EXERCISE DESCRIPTION ::
For this exercise, transcribe all the entries exactly as given and omit the images.

DATA SHOWN ::
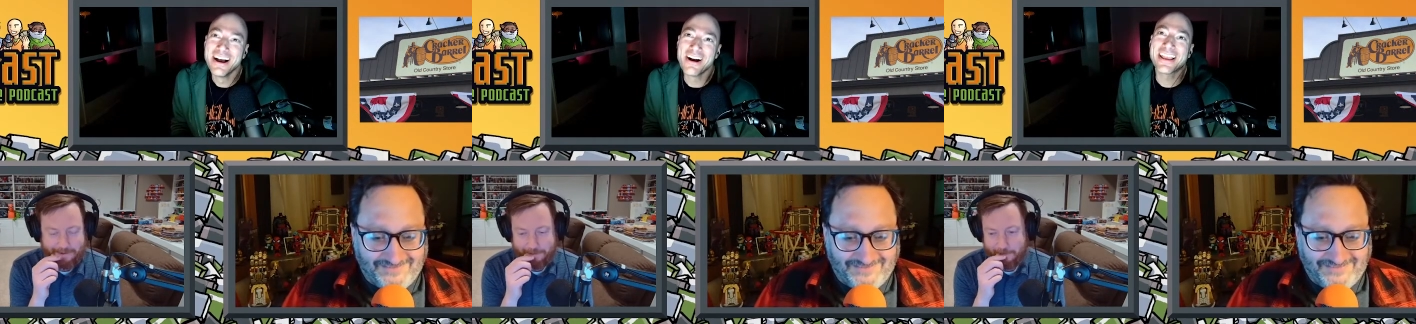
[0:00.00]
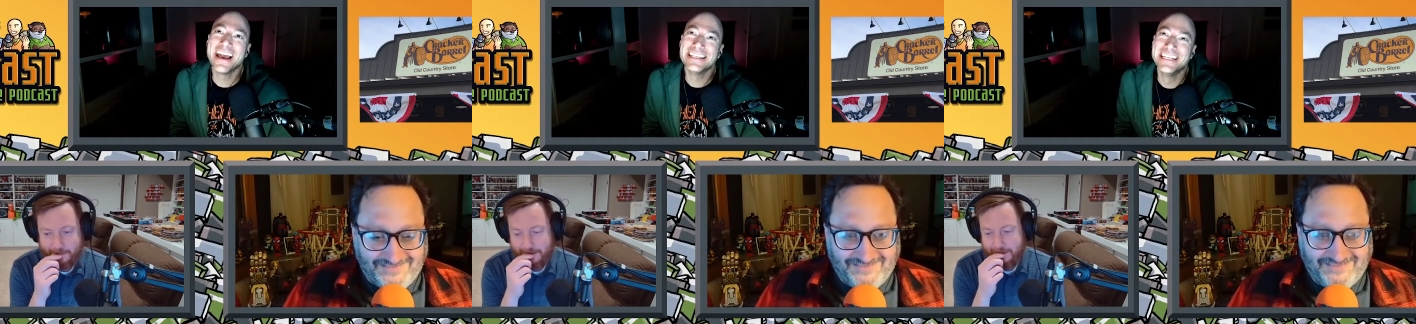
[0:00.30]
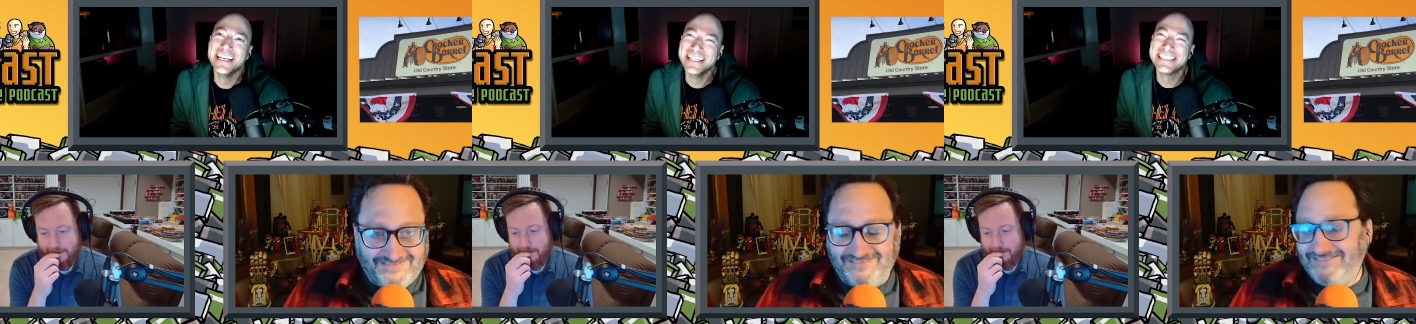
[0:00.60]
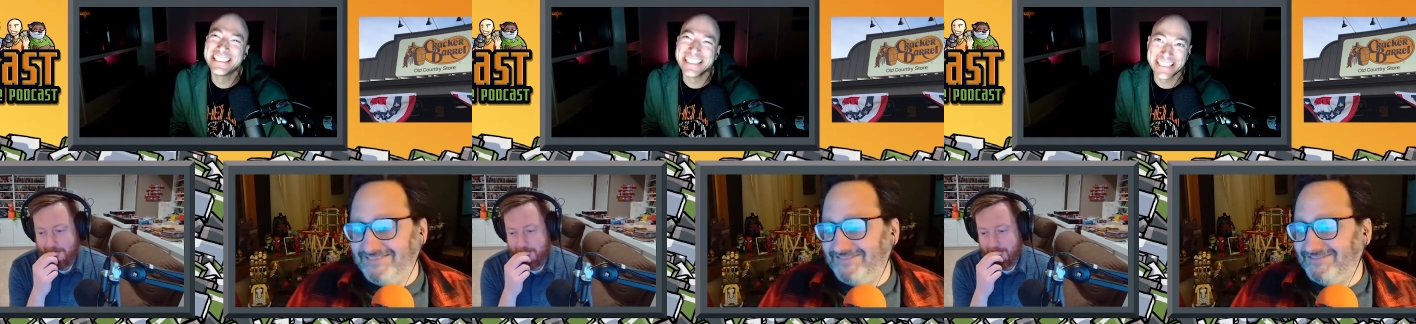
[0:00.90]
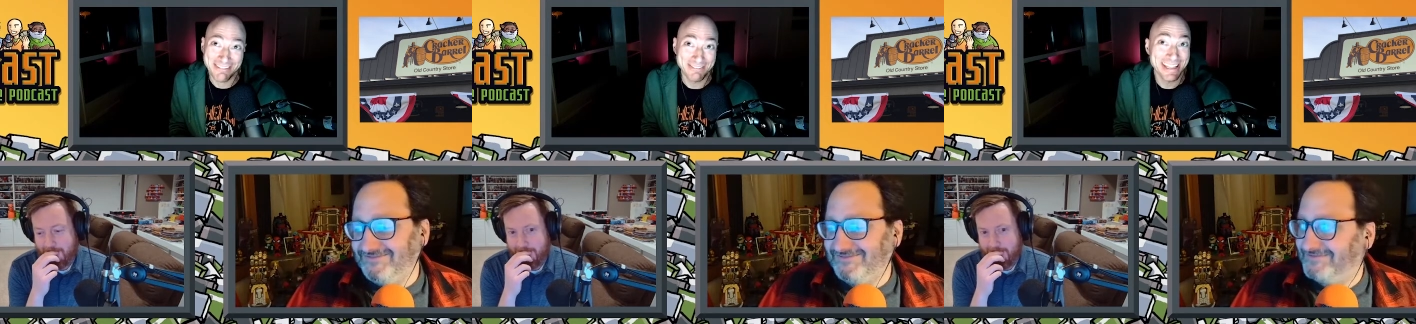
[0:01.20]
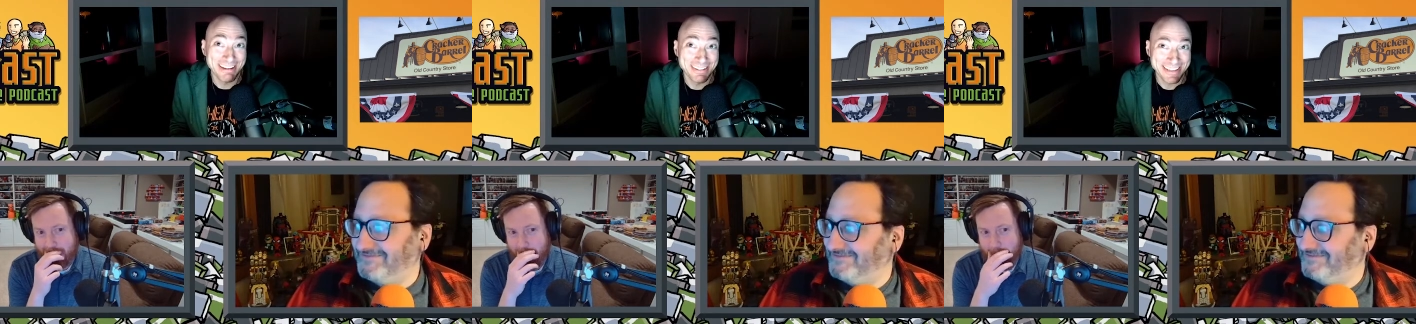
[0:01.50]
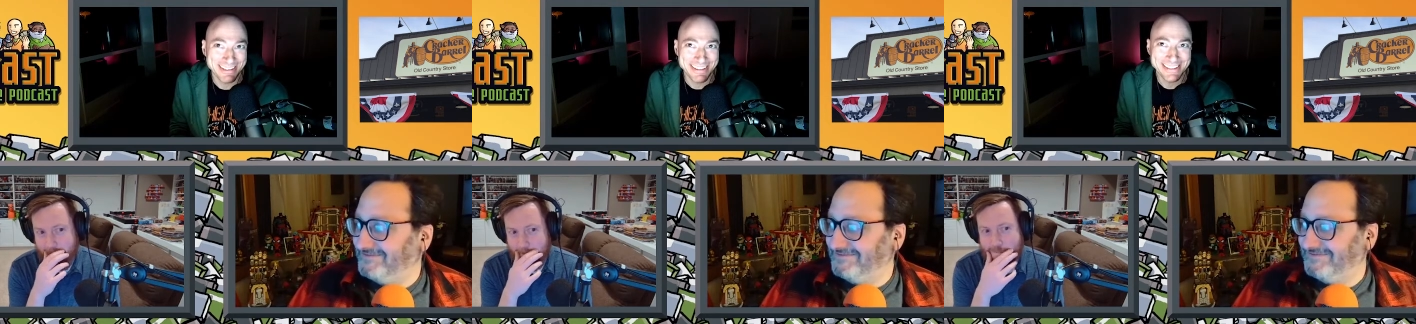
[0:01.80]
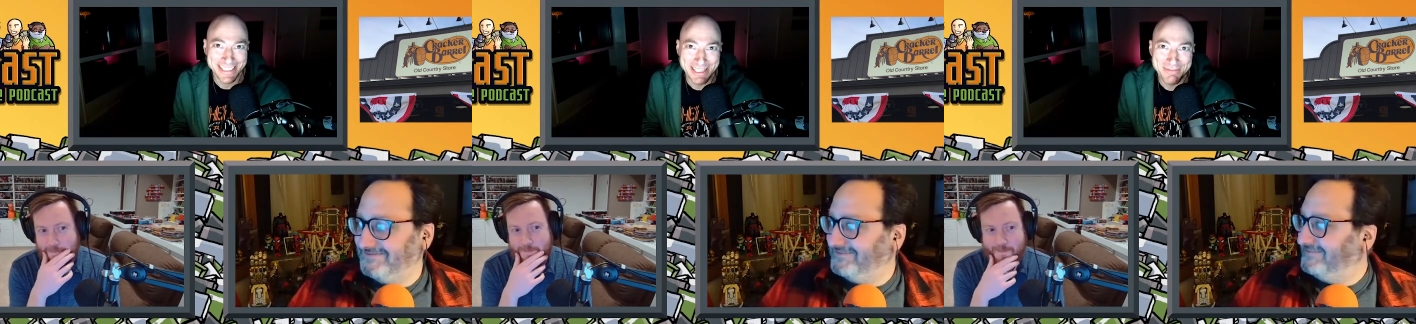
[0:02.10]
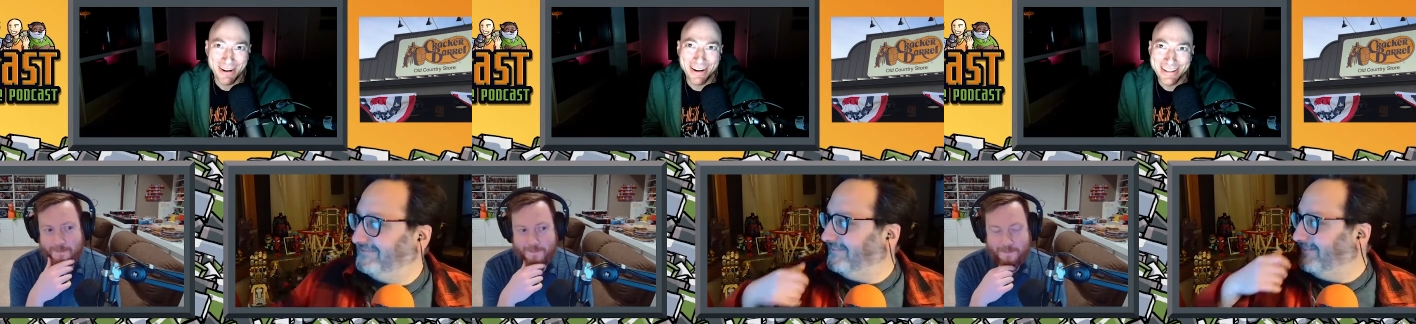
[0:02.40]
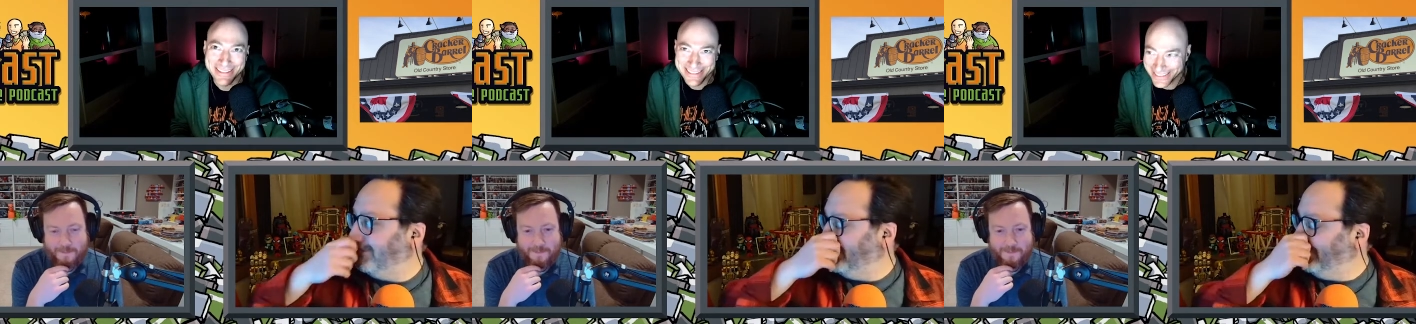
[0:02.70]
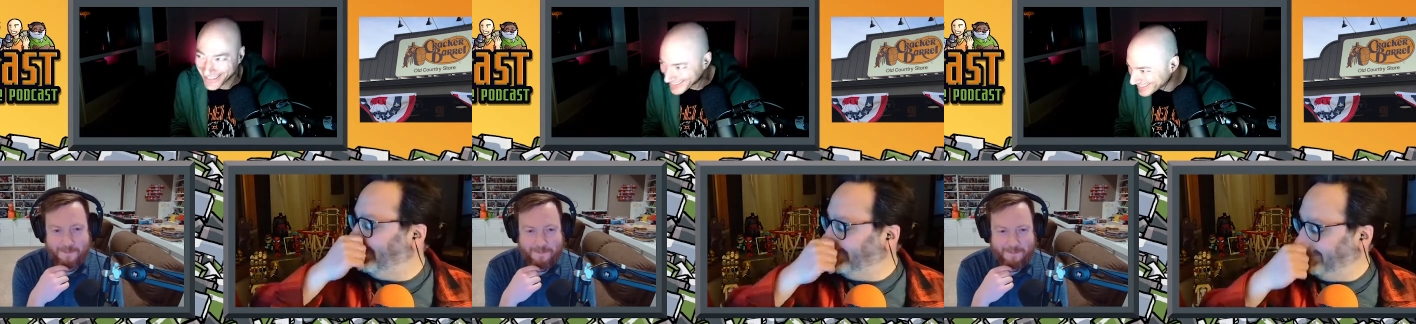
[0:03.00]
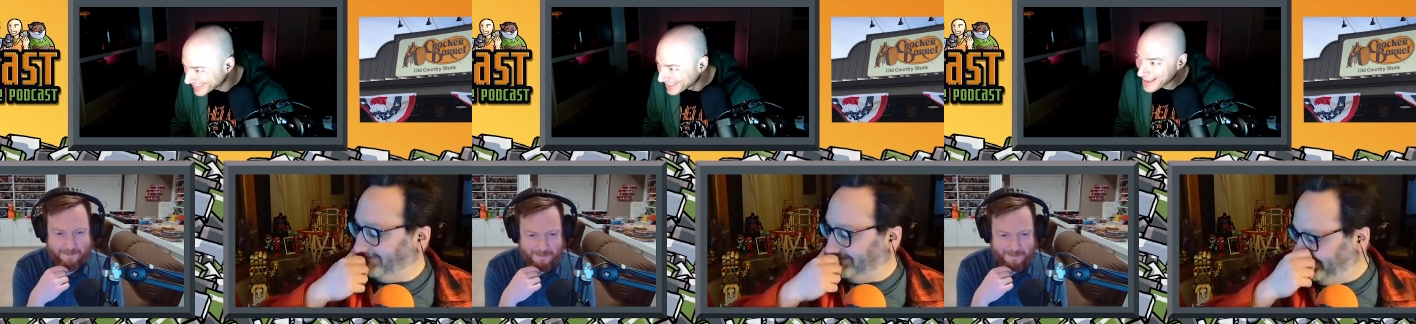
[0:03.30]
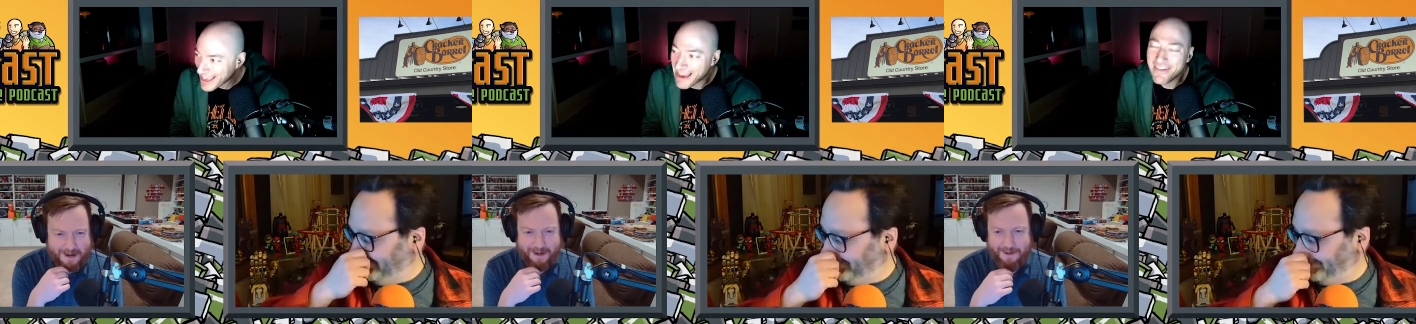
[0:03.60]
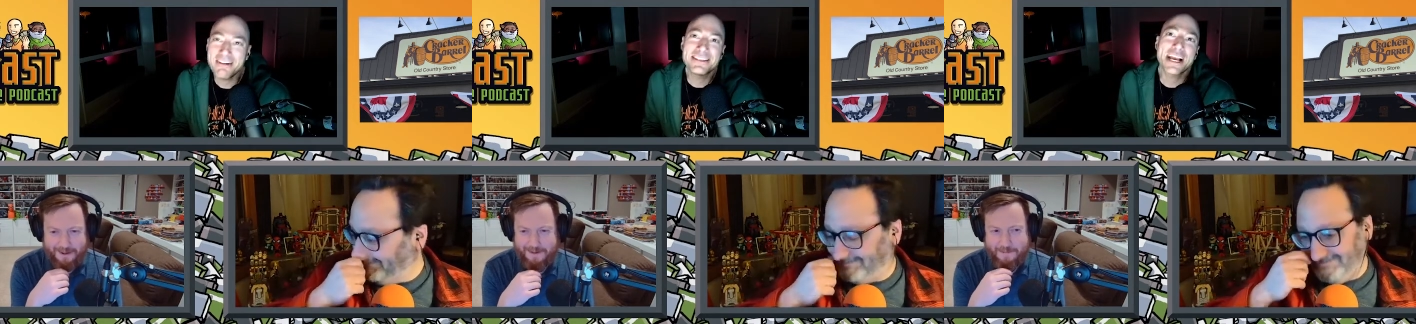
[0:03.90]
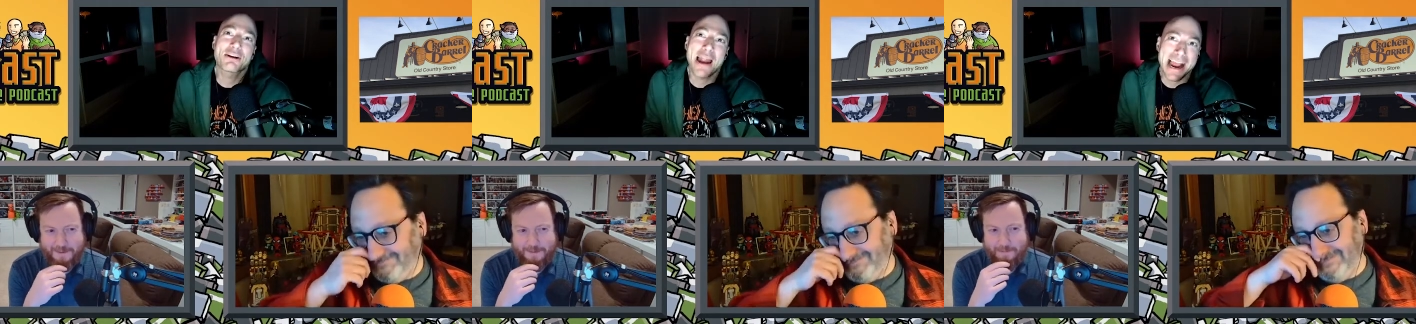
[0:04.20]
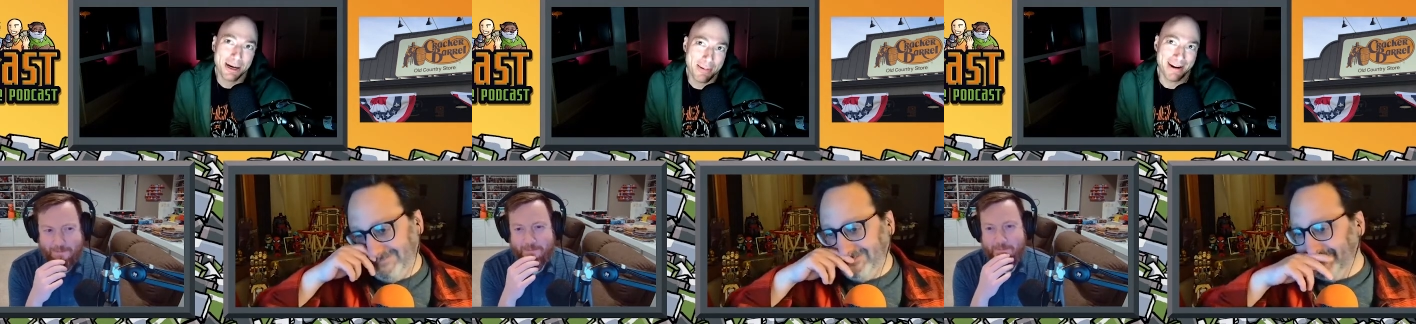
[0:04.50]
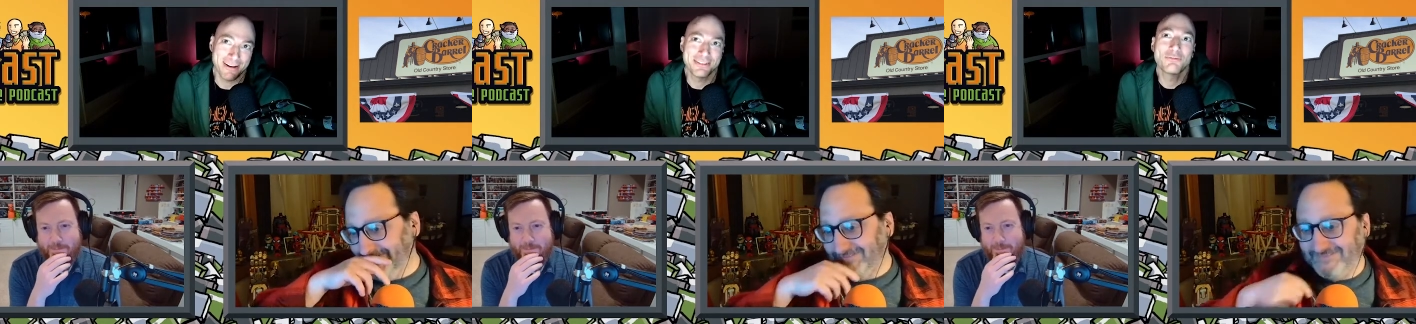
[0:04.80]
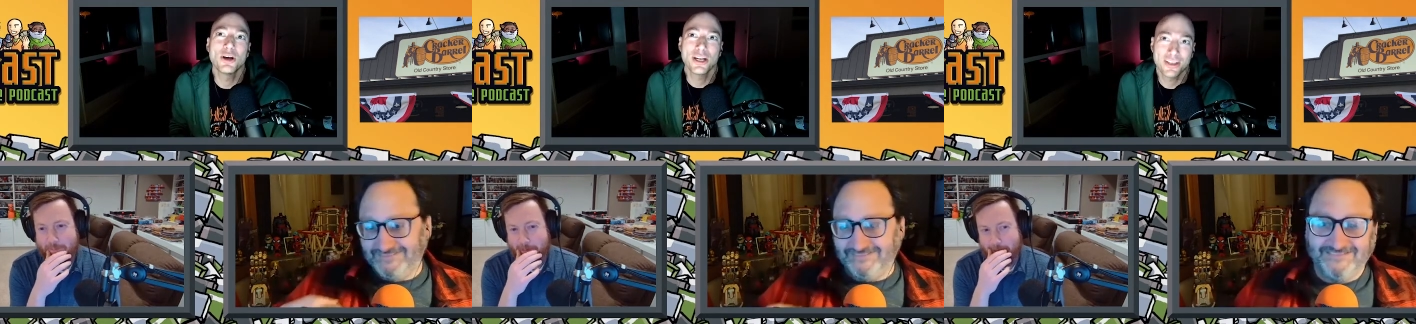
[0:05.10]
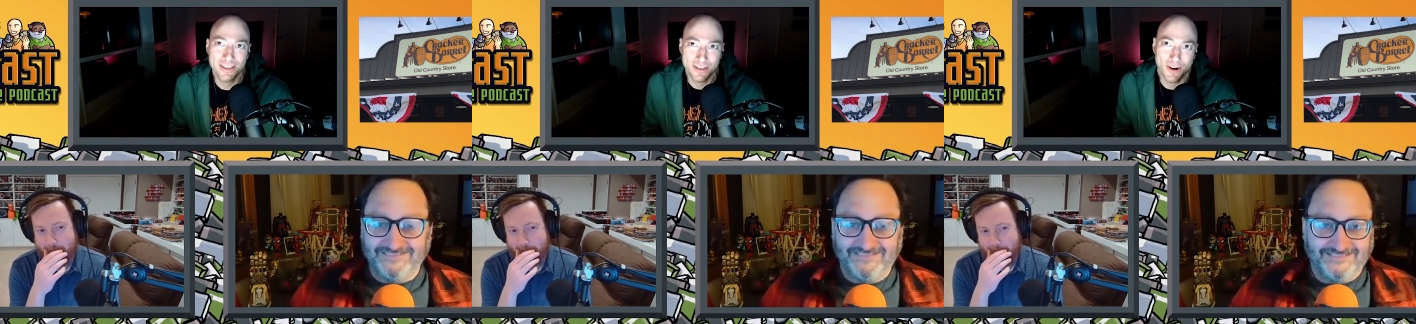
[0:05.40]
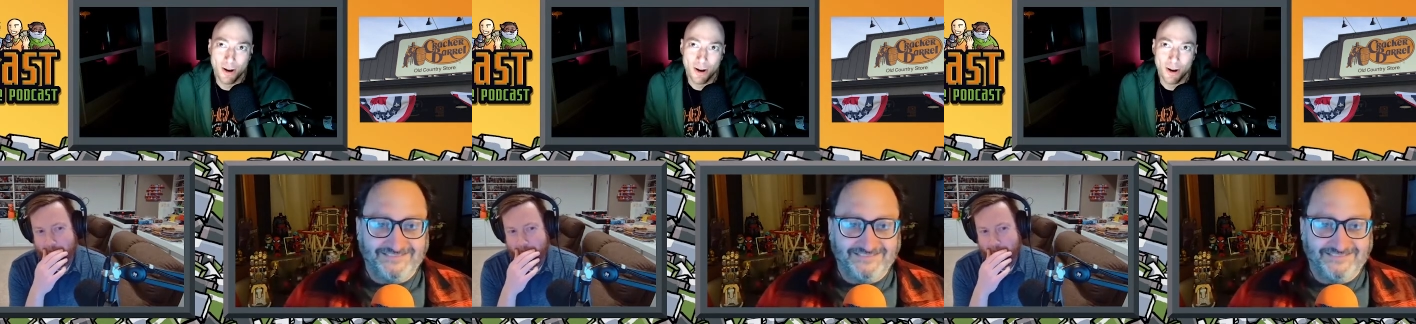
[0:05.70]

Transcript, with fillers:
Speaker 1: Okay, is that really what they're called? Chili parlors. Yeah. If I was at Cracker Barrel, good good call,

RESPONSE BELOW ::
[0:00.00]
[0:00.30]
[0:00.60]
[0:00.90]
[0:01.20]
[0:01.50]
[0:01.80]
[0:02.10]
[0:02.40]
[0:02.70]
[0:03.00]
[0:03.30]
[0:03.60]
[0:03.90]
[0:04.20]
[0:04.50]
[0:04.80]
[0:05.10]
[0:05.40]
[0:05.70]

Transcript, with fillers:
Speaker 1: Okay, is that really what they're called? Chili parlors. Yeah. If I was at Cracker Barrel, good good call,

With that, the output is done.